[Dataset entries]
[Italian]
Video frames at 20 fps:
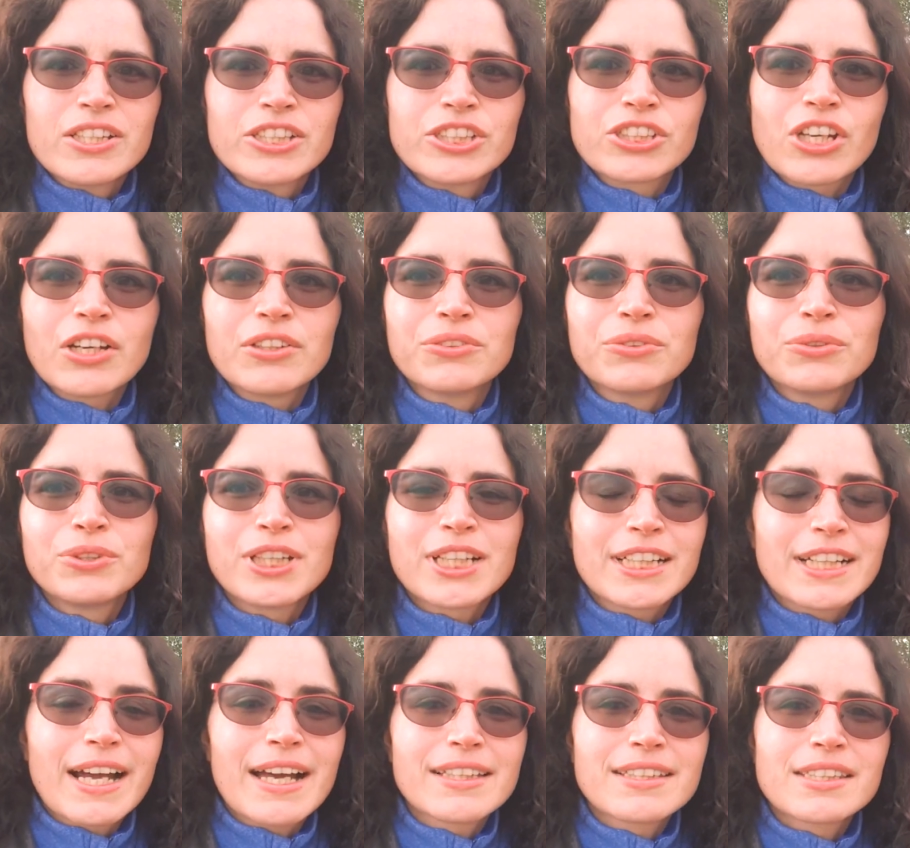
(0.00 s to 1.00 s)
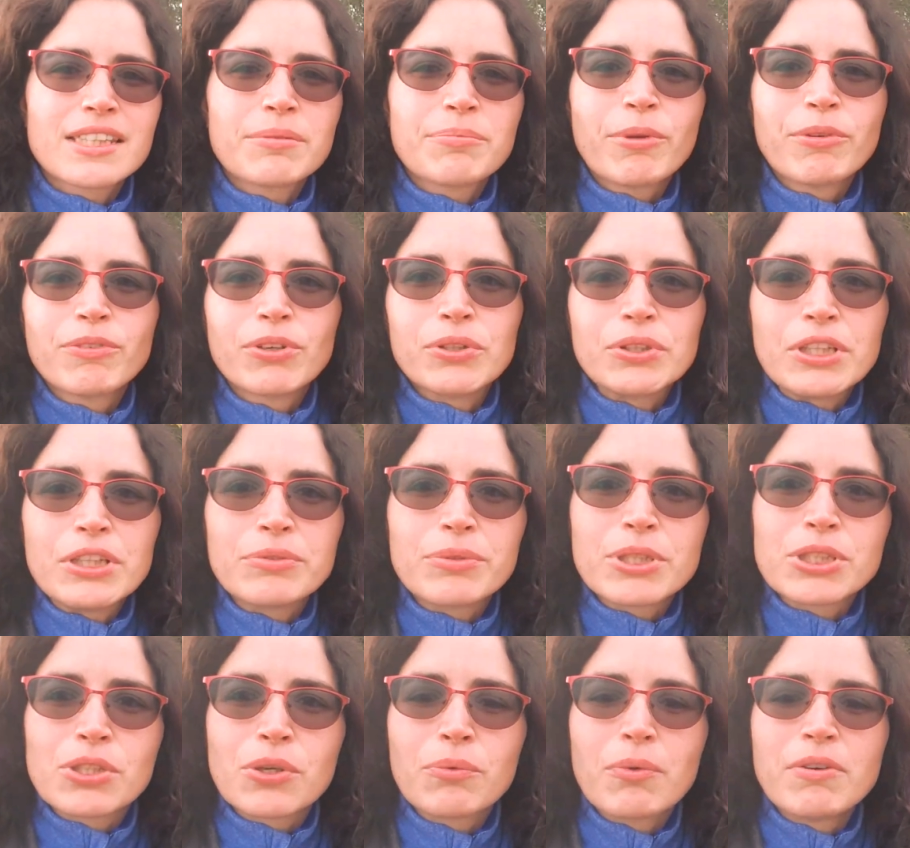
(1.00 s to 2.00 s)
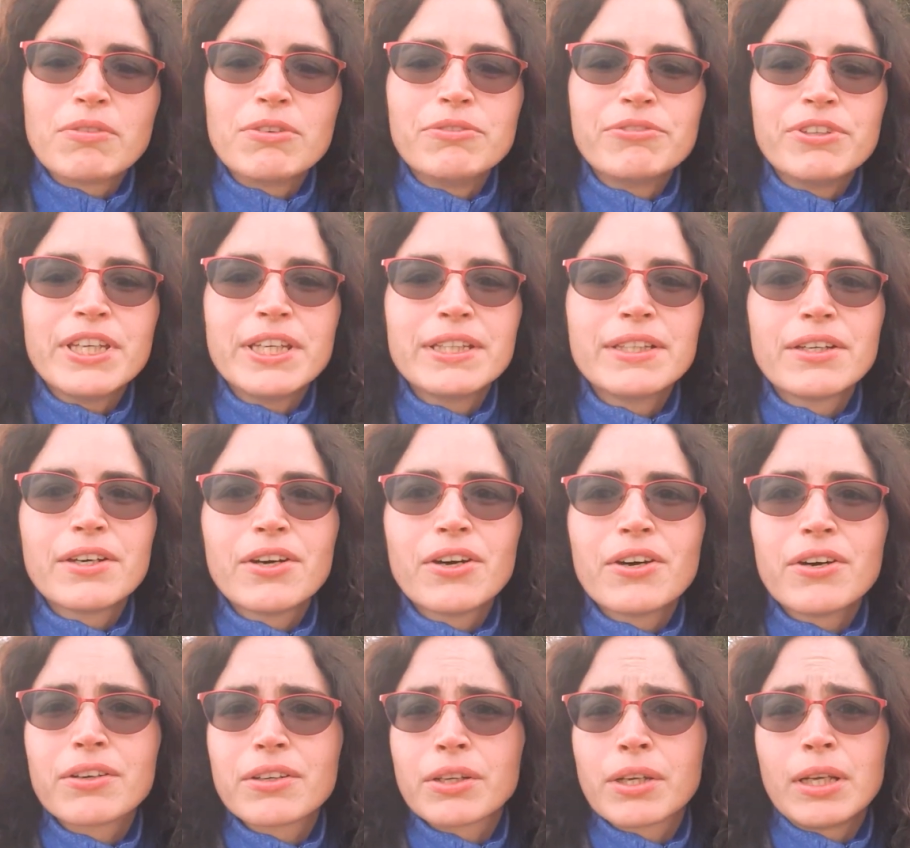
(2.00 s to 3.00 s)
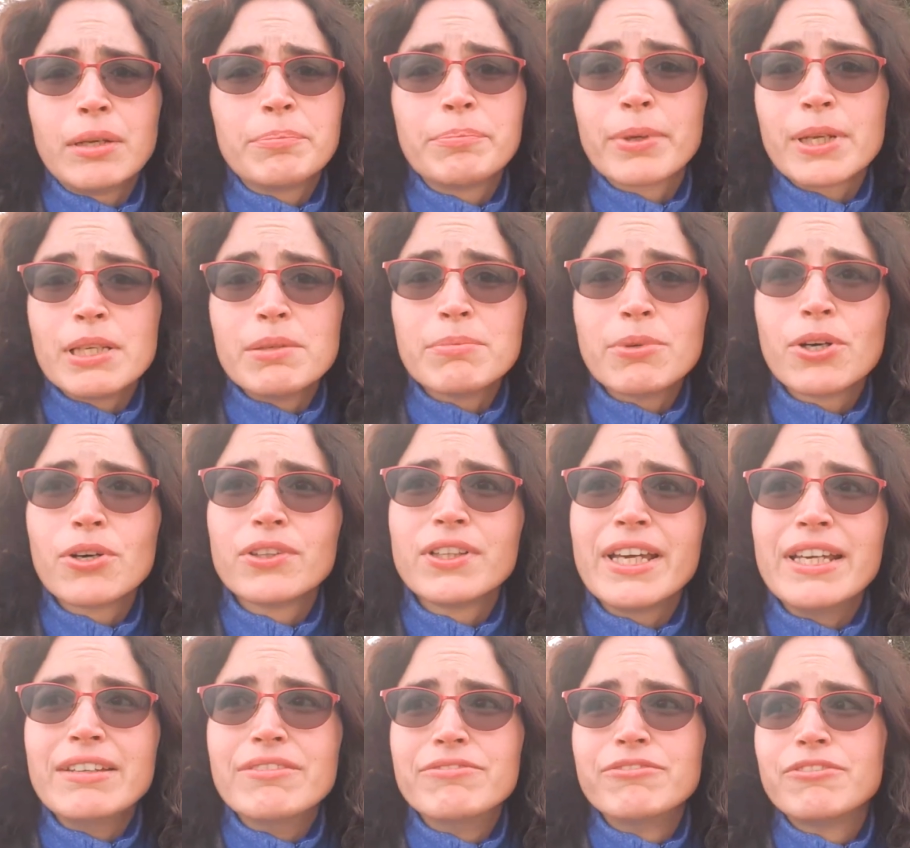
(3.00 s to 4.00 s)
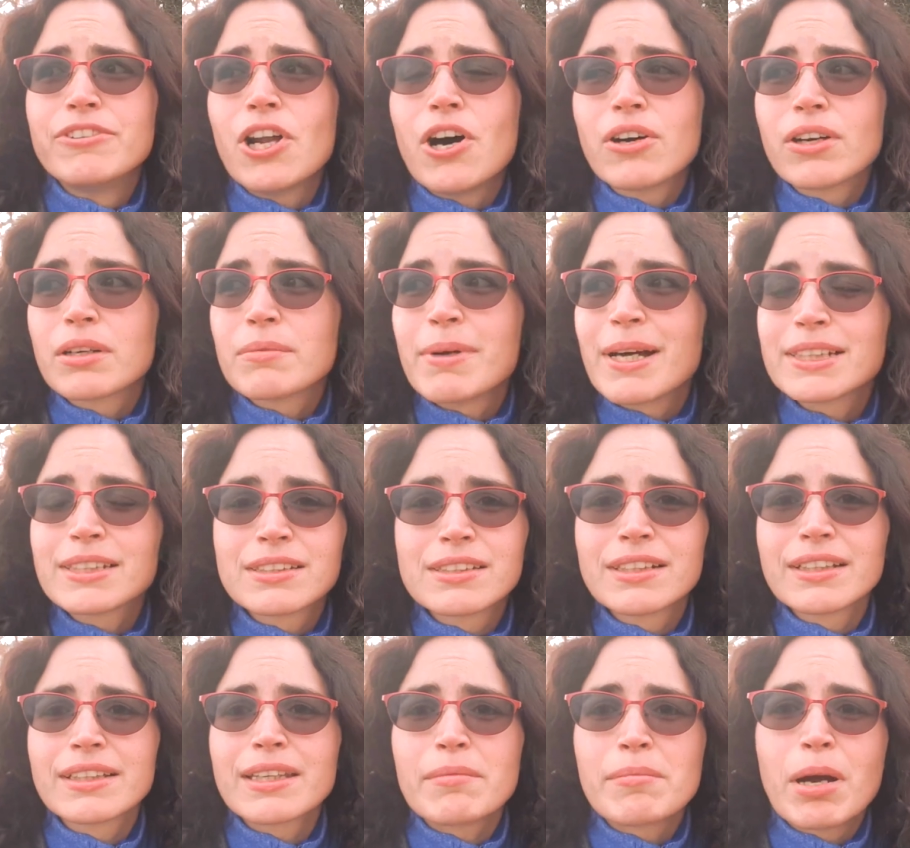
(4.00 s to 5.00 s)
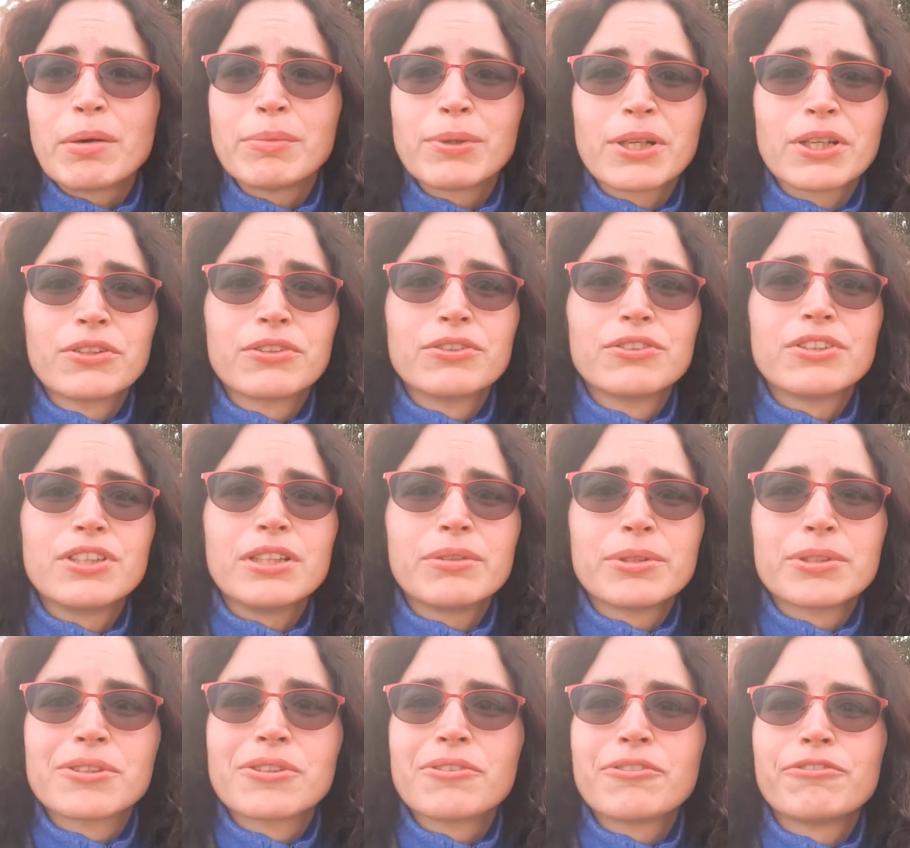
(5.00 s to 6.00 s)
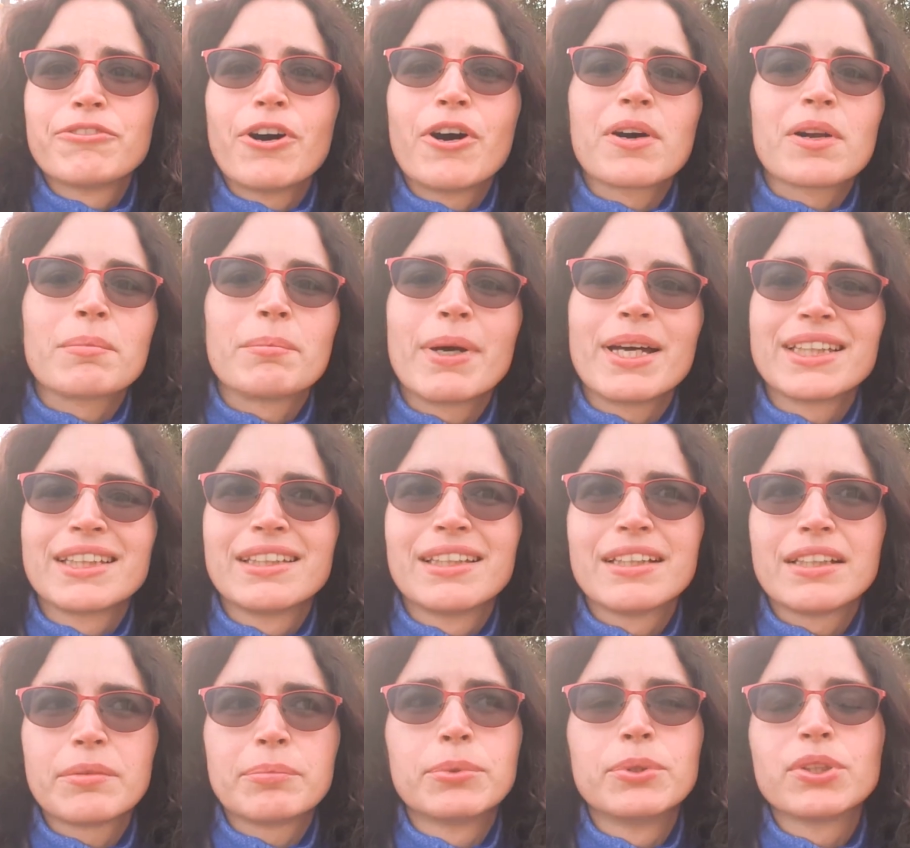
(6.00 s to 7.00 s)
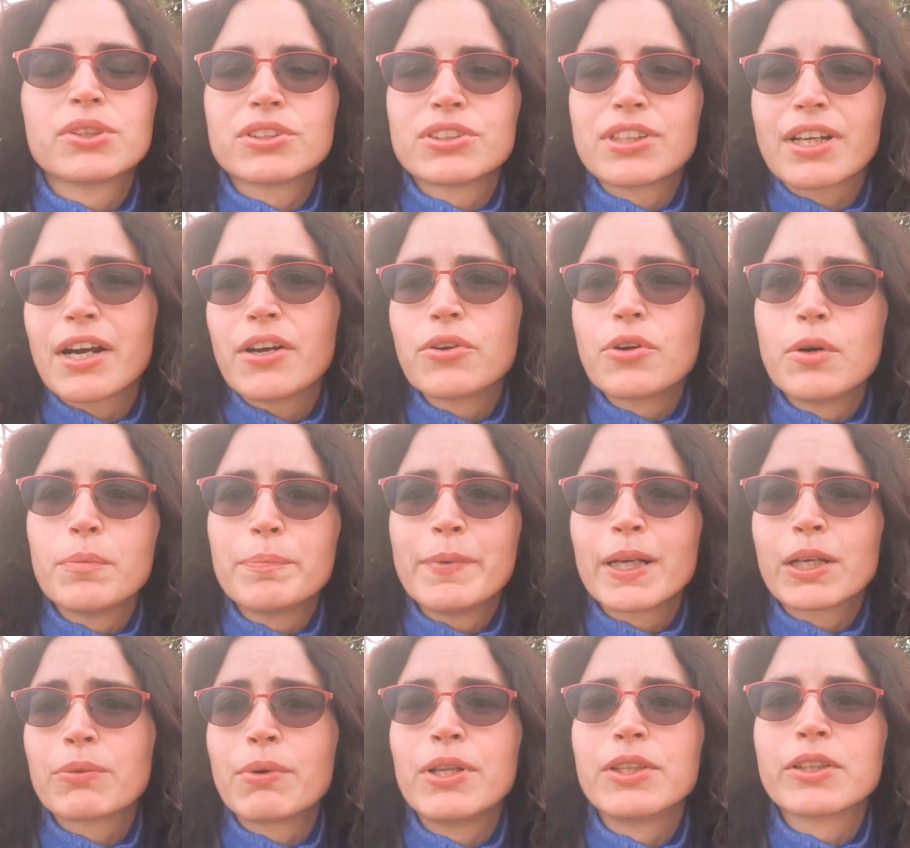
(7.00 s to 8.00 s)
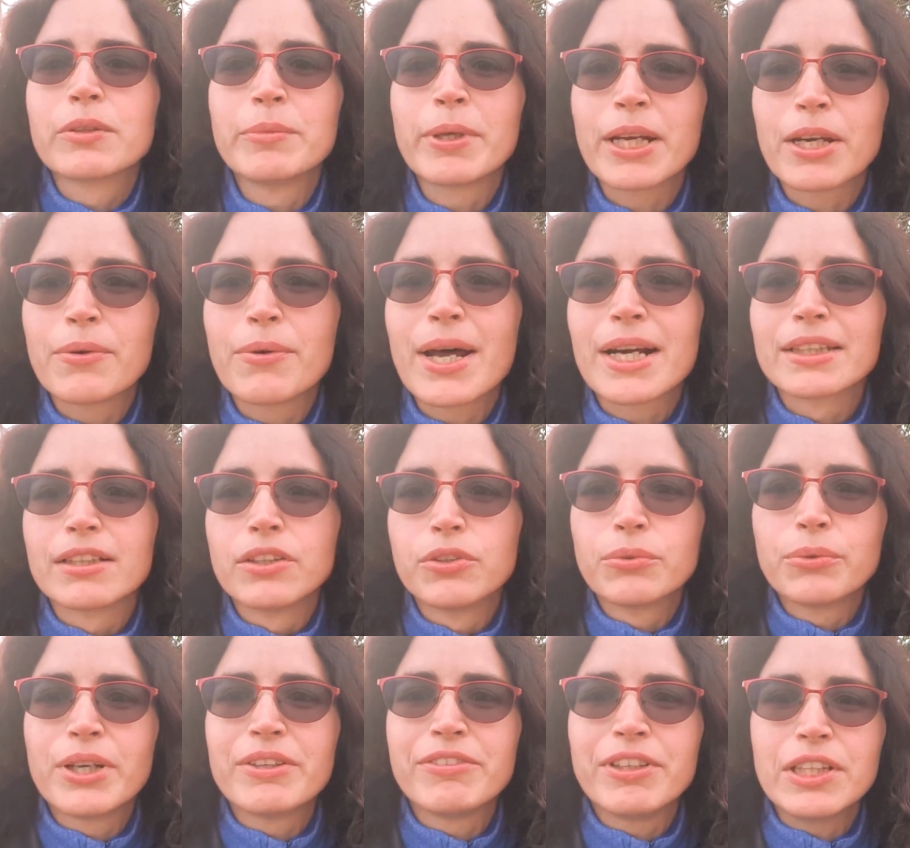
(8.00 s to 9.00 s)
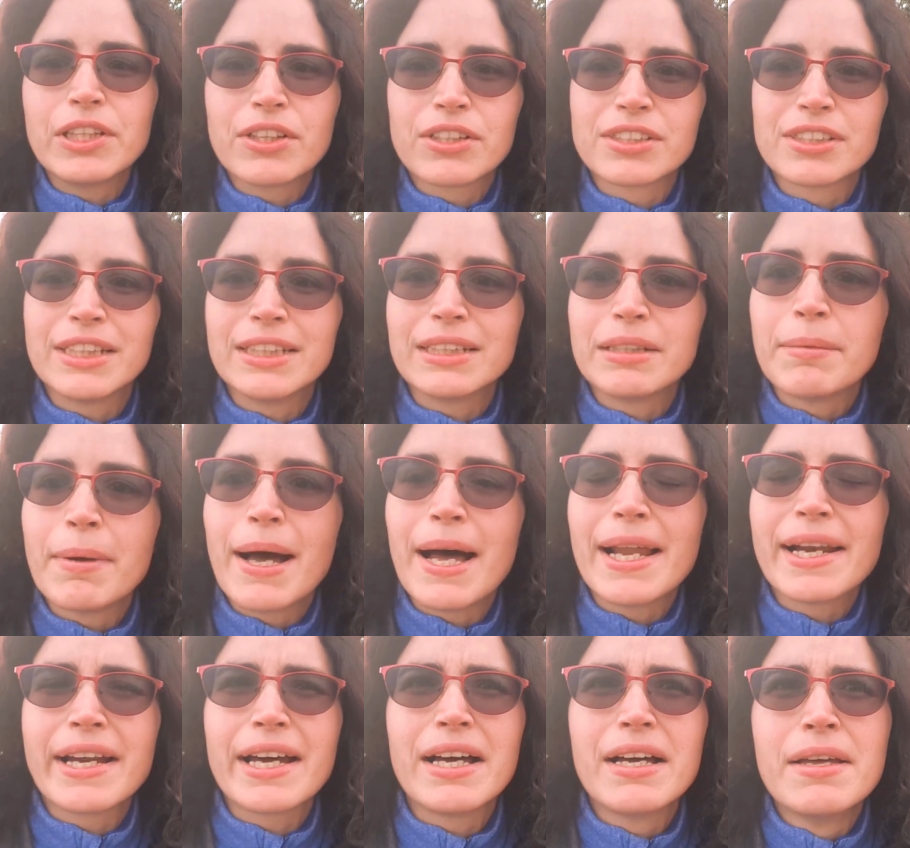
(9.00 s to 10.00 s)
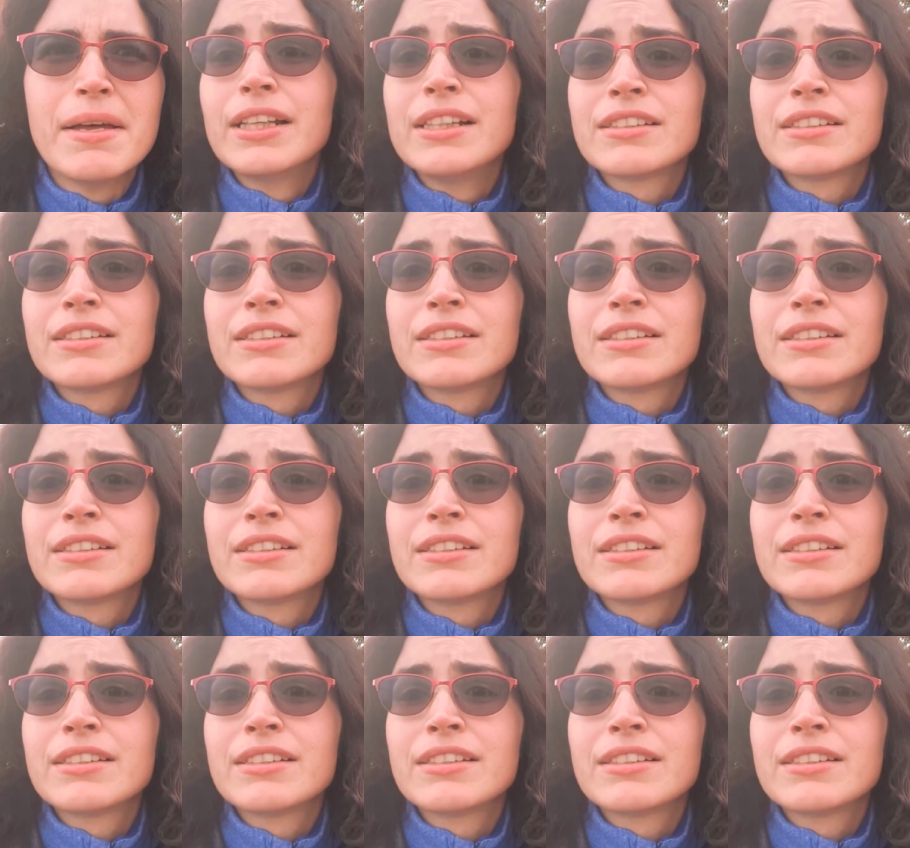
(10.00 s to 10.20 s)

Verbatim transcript: Ciao a tutti ragazzi, benvenuti in questo nuovo video, il primo dei vlogmas, chiamiamoli così, questo format, appunto saranno per quanto mi riguarda due video a settimana,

Brief >>
Once the pictures are removed, print all the remaining data exactly as it stands.

Task answer >>
[Italian]
Video frames at 20 fps:
(0.00 s to 1.00 s)
(1.00 s to 2.00 s)
(2.00 s to 3.00 s)
(3.00 s to 4.00 s)
(4.00 s to 5.00 s)
(5.00 s to 6.00 s)
(6.00 s to 7.00 s)
(7.00 s to 8.00 s)
(8.00 s to 9.00 s)
(9.00 s to 10.00 s)
(10.00 s to 10.20 s)

Verbatim transcript: Ciao a tutti ragazzi, benvenuti in questo nuovo video, il primo dei vlogmas, chiamiamoli così, questo format, appunto saranno per quanto mi riguarda due video a settimana,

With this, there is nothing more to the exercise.